▸ Records provided:
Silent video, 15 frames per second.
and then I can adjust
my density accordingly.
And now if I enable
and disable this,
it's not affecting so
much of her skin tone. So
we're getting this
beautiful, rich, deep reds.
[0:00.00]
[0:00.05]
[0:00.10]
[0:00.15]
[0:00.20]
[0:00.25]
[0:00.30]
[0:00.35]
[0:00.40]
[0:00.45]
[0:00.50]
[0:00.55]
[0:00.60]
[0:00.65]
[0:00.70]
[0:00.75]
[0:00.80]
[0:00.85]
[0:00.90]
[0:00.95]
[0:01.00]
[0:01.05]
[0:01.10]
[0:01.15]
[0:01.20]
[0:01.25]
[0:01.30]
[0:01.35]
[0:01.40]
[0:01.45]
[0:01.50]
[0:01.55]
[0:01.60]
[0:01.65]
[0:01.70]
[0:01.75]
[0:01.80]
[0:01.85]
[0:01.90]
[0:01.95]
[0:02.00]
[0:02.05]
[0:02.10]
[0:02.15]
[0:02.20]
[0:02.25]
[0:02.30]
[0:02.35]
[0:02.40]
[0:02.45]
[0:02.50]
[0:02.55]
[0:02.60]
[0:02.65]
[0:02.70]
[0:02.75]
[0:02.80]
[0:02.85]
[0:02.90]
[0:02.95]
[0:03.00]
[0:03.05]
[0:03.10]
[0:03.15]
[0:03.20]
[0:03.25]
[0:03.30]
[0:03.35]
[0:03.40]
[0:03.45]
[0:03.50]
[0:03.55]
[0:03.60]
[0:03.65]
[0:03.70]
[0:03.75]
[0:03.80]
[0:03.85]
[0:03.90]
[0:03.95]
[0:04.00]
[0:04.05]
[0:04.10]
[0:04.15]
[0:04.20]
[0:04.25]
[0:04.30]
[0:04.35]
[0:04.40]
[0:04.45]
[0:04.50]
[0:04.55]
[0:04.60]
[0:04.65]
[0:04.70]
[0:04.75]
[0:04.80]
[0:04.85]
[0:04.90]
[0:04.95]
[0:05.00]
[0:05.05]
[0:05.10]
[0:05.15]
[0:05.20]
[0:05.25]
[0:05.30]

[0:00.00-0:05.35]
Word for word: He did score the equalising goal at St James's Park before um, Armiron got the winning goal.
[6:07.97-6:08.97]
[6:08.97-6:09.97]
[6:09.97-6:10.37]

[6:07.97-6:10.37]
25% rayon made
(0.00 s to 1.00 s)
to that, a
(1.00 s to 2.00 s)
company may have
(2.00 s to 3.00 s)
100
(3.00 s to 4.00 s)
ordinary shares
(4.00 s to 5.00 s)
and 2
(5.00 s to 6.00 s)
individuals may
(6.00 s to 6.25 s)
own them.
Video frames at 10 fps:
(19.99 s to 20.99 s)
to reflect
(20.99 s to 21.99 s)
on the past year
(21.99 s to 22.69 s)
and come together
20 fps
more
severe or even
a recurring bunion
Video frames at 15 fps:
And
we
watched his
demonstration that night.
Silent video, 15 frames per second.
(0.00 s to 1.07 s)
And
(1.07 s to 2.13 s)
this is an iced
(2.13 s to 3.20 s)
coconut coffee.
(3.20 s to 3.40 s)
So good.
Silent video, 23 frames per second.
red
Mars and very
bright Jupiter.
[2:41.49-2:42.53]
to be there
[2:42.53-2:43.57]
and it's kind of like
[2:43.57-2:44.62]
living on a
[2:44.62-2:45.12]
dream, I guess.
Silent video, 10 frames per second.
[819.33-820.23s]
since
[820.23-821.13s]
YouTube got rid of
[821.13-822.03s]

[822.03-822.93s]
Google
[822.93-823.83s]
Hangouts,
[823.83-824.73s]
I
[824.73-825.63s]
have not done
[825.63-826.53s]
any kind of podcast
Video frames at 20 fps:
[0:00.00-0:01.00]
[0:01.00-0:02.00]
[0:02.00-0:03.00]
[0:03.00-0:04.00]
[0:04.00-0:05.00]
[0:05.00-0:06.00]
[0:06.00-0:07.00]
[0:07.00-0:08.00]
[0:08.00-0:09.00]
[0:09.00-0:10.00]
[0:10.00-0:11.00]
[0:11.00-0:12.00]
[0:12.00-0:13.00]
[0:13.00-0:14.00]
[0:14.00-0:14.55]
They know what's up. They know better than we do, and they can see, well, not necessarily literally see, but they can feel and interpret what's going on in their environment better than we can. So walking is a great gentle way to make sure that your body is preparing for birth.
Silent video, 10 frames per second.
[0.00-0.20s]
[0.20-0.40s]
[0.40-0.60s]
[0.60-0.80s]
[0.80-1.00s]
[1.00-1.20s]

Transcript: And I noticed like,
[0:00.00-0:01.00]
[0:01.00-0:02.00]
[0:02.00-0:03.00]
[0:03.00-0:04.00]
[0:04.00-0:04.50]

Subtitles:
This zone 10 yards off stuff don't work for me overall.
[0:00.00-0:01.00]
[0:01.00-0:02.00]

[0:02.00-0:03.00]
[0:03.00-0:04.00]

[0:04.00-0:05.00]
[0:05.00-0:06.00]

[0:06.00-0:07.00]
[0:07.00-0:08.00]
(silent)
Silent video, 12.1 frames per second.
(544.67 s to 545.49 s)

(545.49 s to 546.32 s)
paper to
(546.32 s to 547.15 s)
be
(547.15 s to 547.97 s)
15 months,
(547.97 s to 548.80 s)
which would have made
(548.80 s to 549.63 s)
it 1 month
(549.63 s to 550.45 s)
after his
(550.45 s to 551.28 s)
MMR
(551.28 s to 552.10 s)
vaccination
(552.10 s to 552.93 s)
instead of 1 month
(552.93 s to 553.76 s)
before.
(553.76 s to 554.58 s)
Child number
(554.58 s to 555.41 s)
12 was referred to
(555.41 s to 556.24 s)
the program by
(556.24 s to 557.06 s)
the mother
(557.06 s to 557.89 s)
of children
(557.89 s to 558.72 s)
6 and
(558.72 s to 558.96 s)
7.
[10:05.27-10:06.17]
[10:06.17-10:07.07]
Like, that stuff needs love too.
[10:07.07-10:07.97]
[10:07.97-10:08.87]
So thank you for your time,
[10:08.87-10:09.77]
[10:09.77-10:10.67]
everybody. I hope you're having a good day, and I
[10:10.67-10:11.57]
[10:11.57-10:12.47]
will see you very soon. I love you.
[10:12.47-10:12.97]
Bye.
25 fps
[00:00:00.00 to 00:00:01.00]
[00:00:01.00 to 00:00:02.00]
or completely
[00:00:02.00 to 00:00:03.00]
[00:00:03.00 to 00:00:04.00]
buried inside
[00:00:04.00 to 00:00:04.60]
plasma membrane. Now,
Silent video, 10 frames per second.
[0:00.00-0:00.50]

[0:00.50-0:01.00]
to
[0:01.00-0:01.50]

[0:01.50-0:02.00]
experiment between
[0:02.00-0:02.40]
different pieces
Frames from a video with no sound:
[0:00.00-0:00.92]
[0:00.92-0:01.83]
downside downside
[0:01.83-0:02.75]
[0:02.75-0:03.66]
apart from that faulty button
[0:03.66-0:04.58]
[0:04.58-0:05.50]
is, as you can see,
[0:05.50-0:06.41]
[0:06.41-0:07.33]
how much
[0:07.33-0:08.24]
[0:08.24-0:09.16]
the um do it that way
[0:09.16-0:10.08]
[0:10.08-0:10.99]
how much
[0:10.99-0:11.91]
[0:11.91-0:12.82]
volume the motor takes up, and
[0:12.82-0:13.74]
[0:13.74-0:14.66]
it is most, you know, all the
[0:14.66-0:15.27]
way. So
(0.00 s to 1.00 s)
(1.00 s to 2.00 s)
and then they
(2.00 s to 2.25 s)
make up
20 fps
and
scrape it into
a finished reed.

▸ What to do: Copy down every record, keeping each one exact.

▸ Your response:
Silent video, 15 frames per second.
and then I can adjust
my density accordingly.
And now if I enable
and disable this,
it's not affecting so
much of her skin tone. So
we're getting this
beautiful, rich, deep reds.
[0:00.00]
[0:00.05]
[0:00.10]
[0:00.15]
[0:00.20]
[0:00.25]
[0:00.30]
[0:00.35]
[0:00.40]
[0:00.45]
[0:00.50]
[0:00.55]
[0:00.60]
[0:00.65]
[0:00.70]
[0:00.75]
[0:00.80]
[0:00.85]
[0:00.90]
[0:00.95]
[0:01.00]
[0:01.05]
[0:01.10]
[0:01.15]
[0:01.20]
[0:01.25]
[0:01.30]
[0:01.35]
[0:01.40]
[0:01.45]
[0:01.50]
[0:01.55]
[0:01.60]
[0:01.65]
[0:01.70]
[0:01.75]
[0:01.80]
[0:01.85]
[0:01.90]
[0:01.95]
[0:02.00]
[0:02.05]
[0:02.10]
[0:02.15]
[0:02.20]
[0:02.25]
[0:02.30]
[0:02.35]
[0:02.40]
[0:02.45]
[0:02.50]
[0:02.55]
[0:02.60]
[0:02.65]
[0:02.70]
[0:02.75]
[0:02.80]
[0:02.85]
[0:02.90]
[0:02.95]
[0:03.00]
[0:03.05]
[0:03.10]
[0:03.15]
[0:03.20]
[0:03.25]
[0:03.30]
[0:03.35]
[0:03.40]
[0:03.45]
[0:03.50]
[0:03.55]
[0:03.60]
[0:03.65]
[0:03.70]
[0:03.75]
[0:03.80]
[0:03.85]
[0:03.90]
[0:03.95]
[0:04.00]
[0:04.05]
[0:04.10]
[0:04.15]
[0:04.20]
[0:04.25]
[0:04.30]
[0:04.35]
[0:04.40]
[0:04.45]
[0:04.50]
[0:04.55]
[0:04.60]
[0:04.65]
[0:04.70]
[0:04.75]
[0:04.80]
[0:04.85]
[0:04.90]
[0:04.95]
[0:05.00]
[0:05.05]
[0:05.10]
[0:05.15]
[0:05.20]
[0:05.25]
[0:05.30]

[0:00.00-0:05.35]
Word for word: He did score the equalising goal at St James's Park before um, Armiron got the winning goal.
[6:07.97-6:08.97]
[6:08.97-6:09.97]
[6:09.97-6:10.37]

[6:07.97-6:10.37]
25% rayon made
(0.00 s to 1.00 s)
to that, a
(1.00 s to 2.00 s)
company may have
(2.00 s to 3.00 s)
100
(3.00 s to 4.00 s)
ordinary shares
(4.00 s to 5.00 s)
and 2
(5.00 s to 6.00 s)
individuals may
(6.00 s to 6.25 s)
own them.
Video frames at 10 fps:
(19.99 s to 20.99 s)
to reflect
(20.99 s to 21.99 s)
on the past year
(21.99 s to 22.69 s)
and come together
20 fps
more
severe or even
a recurring bunion
Video frames at 15 fps:
And
we
watched his
demonstration that night.
Silent video, 15 frames per second.
(0.00 s to 1.07 s)
And
(1.07 s to 2.13 s)
this is an iced
(2.13 s to 3.20 s)
coconut coffee.
(3.20 s to 3.40 s)
So good.
Silent video, 23 frames per second.
red
Mars and very
bright Jupiter.
[2:41.49-2:42.53]
to be there
[2:42.53-2:43.57]
and it's kind of like
[2:43.57-2:44.62]
living on a
[2:44.62-2:45.12]
dream, I guess.
Silent video, 10 frames per second.
[819.33-820.23s]
since
[820.23-821.13s]
YouTube got rid of
[821.13-822.03s]

[822.03-822.93s]
Google
[822.93-823.83s]
Hangouts,
[823.83-824.73s]
I
[824.73-825.63s]
have not done
[825.63-826.53s]
any kind of podcast
Video frames at 20 fps:
[0:00.00-0:01.00]
[0:01.00-0:02.00]
[0:02.00-0:03.00]
[0:03.00-0:04.00]
[0:04.00-0:05.00]
[0:05.00-0:06.00]
[0:06.00-0:07.00]
[0:07.00-0:08.00]
[0:08.00-0:09.00]
[0:09.00-0:10.00]
[0:10.00-0:11.00]
[0:11.00-0:12.00]
[0:12.00-0:13.00]
[0:13.00-0:14.00]
[0:14.00-0:14.55]
They know what's up. They know better than we do, and they can see, well, not necessarily literally see, but they can feel and interpret what's going on in their environment better than we can. So walking is a great gentle way to make sure that your body is preparing for birth.
Silent video, 10 frames per second.
[0.00-0.20s]
[0.20-0.40s]
[0.40-0.60s]
[0.60-0.80s]
[0.80-1.00s]
[1.00-1.20s]

Transcript: And I noticed like,
[0:00.00-0:01.00]
[0:01.00-0:02.00]
[0:02.00-0:03.00]
[0:03.00-0:04.00]
[0:04.00-0:04.50]

Subtitles:
This zone 10 yards off stuff don't work for me overall.
[0:00.00-0:01.00]
[0:01.00-0:02.00]

[0:02.00-0:03.00]
[0:03.00-0:04.00]

[0:04.00-0:05.00]
[0:05.00-0:06.00]

[0:06.00-0:07.00]
[0:07.00-0:08.00]
(silent)
Silent video, 12.1 frames per second.
(544.67 s to 545.49 s)

(545.49 s to 546.32 s)
paper to
(546.32 s to 547.15 s)
be
(547.15 s to 547.97 s)
15 months,
(547.97 s to 548.80 s)
which would have made
(548.80 s to 549.63 s)
it 1 month
(549.63 s to 550.45 s)
after his
(550.45 s to 551.28 s)
MMR
(551.28 s to 552.10 s)
vaccination
(552.10 s to 552.93 s)
instead of 1 month
(552.93 s to 553.76 s)
before.
(553.76 s to 554.58 s)
Child number
(554.58 s to 555.41 s)
12 was referred to
(555.41 s to 556.24 s)
the program by
(556.24 s to 557.06 s)
the mother
(557.06 s to 557.89 s)
of children
(557.89 s to 558.72 s)
6 and
(558.72 s to 558.96 s)
7.
[10:05.27-10:06.17]
[10:06.17-10:07.07]
Like, that stuff needs love too.
[10:07.07-10:07.97]
[10:07.97-10:08.87]
So thank you for your time,
[10:08.87-10:09.77]
[10:09.77-10:10.67]
everybody. I hope you're having a good day, and I
[10:10.67-10:11.57]
[10:11.57-10:12.47]
will see you very soon. I love you.
[10:12.47-10:12.97]
Bye.
25 fps
[00:00:00.00 to 00:00:01.00]
[00:00:01.00 to 00:00:02.00]
or completely
[00:00:02.00 to 00:00:03.00]
[00:00:03.00 to 00:00:04.00]
buried inside
[00:00:04.00 to 00:00:04.60]
plasma membrane. Now,
Silent video, 10 frames per second.
[0:00.00-0:00.50]

[0:00.50-0:01.00]
to
[0:01.00-0:01.50]

[0:01.50-0:02.00]
experiment between
[0:02.00-0:02.40]
different pieces
Frames from a video with no sound:
[0:00.00-0:00.92]
[0:00.92-0:01.83]
downside downside
[0:01.83-0:02.75]
[0:02.75-0:03.66]
apart from that faulty button
[0:03.66-0:04.58]
[0:04.58-0:05.50]
is, as you can see,
[0:05.50-0:06.41]
[0:06.41-0:07.33]
how much
[0:07.33-0:08.24]
[0:08.24-0:09.16]
the um do it that way
[0:09.16-0:10.08]
[0:10.08-0:10.99]
how much
[0:10.99-0:11.91]
[0:11.91-0:12.82]
volume the motor takes up, and
[0:12.82-0:13.74]
[0:13.74-0:14.66]
it is most, you know, all the
[0:14.66-0:15.27]
way. So
(0.00 s to 1.00 s)
(1.00 s to 2.00 s)
and then they
(2.00 s to 2.25 s)
make up
20 fps
and
scrape it into
a finished reed.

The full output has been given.